### What you are asked to do
Every line in the data below from the one containing "[00:01:34.65]" down to the one containing "[202.39-203.39s]", both included, must be retyped exactly; no other line is to appear.

### Dataset content
= Beginning of Section =

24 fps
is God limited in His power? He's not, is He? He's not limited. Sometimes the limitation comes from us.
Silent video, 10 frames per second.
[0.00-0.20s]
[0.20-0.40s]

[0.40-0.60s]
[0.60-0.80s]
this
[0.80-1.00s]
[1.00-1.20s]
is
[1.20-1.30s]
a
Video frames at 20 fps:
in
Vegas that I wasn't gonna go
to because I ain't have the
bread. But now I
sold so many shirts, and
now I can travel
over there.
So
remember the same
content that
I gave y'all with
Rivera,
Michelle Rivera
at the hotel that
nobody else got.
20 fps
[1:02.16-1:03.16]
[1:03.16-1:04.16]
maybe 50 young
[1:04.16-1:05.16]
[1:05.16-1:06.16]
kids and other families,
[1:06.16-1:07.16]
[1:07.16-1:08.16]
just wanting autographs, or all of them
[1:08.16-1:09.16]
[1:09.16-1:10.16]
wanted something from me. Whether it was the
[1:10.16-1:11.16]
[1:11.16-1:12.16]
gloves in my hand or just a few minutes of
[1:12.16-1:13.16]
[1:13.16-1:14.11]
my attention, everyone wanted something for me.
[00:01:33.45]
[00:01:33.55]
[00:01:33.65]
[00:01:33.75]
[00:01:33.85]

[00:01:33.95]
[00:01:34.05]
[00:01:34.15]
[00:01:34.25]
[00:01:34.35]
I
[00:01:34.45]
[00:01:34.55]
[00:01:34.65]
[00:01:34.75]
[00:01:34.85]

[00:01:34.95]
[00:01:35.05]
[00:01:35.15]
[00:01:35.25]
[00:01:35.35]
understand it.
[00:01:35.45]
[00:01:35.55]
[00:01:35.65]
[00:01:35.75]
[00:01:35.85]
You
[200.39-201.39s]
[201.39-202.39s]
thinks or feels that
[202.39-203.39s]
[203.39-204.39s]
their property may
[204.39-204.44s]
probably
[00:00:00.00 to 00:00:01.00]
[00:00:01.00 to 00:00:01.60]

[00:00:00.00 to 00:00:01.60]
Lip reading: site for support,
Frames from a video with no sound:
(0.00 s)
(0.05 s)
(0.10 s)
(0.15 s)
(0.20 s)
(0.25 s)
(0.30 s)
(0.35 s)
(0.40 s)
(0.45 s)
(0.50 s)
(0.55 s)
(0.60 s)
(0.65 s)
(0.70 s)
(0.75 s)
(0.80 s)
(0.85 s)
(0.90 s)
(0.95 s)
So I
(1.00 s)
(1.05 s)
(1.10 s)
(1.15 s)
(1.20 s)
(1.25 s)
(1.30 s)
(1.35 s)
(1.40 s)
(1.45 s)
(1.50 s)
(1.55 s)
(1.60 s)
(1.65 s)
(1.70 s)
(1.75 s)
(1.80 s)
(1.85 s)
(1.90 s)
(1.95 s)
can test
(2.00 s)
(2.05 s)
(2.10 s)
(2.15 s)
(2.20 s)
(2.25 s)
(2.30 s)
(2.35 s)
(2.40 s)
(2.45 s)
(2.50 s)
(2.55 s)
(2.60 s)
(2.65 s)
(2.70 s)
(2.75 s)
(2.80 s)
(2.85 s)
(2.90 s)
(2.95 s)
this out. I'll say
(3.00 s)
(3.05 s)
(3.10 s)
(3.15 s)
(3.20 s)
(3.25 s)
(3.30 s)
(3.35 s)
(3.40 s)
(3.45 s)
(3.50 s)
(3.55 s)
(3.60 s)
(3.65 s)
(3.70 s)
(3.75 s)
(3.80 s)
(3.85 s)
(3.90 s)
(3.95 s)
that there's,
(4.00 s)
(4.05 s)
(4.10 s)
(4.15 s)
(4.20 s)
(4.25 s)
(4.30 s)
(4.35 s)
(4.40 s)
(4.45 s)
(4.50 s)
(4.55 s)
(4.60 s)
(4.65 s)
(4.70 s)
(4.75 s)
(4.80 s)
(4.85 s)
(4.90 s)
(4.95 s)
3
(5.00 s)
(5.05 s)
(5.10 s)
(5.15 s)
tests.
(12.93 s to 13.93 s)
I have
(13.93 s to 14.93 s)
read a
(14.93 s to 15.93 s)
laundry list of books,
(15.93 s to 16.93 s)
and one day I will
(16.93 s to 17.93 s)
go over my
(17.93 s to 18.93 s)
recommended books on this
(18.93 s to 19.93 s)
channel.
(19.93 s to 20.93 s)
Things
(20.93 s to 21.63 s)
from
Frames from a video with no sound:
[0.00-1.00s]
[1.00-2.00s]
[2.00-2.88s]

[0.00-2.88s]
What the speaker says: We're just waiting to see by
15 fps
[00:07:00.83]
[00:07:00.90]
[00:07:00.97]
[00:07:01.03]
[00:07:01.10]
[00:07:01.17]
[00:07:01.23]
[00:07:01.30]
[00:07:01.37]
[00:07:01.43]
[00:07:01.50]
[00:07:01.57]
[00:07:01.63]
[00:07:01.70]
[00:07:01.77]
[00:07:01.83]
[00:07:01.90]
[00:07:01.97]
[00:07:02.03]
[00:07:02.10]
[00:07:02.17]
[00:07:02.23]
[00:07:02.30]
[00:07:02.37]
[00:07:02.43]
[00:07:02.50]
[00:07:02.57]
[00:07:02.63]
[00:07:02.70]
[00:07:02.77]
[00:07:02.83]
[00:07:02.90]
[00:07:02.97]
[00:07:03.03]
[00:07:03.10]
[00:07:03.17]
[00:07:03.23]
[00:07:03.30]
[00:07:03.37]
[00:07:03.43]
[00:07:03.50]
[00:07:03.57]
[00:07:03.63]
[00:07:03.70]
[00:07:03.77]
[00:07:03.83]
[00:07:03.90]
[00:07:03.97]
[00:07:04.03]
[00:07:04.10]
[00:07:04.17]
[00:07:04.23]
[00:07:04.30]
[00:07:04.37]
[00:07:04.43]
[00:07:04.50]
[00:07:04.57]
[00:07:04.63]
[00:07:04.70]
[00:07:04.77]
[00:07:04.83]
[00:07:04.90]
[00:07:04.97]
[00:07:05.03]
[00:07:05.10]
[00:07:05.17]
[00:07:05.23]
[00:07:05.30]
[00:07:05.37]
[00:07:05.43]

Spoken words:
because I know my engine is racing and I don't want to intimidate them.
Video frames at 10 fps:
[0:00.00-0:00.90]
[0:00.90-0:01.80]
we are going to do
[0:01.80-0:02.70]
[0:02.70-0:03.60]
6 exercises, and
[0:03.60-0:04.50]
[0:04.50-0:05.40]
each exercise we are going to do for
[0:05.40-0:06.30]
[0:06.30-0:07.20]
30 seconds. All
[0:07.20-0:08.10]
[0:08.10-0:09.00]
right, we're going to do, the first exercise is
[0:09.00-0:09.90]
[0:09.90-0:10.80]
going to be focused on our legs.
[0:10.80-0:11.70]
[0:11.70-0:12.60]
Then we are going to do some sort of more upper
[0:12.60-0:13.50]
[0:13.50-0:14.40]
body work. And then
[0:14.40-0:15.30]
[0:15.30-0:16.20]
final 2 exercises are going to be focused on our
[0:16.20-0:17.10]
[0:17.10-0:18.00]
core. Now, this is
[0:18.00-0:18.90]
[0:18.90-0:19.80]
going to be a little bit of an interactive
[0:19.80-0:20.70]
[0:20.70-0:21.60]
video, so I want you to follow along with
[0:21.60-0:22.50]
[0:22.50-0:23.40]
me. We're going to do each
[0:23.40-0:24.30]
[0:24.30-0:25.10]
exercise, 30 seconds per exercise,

= End of Section =

### Solution to the exercise
[00:01:34.65]
[00:01:34.75]
[00:01:34.85]

[00:01:34.95]
[00:01:35.05]
[00:01:35.15]
[00:01:35.25]
[00:01:35.35]
understand it.
[00:01:35.45]
[00:01:35.55]
[00:01:35.65]
[00:01:35.75]
[00:01:35.85]
You
[200.39-201.39s]
[201.39-202.39s]
thinks or feels that
[202.39-203.39s]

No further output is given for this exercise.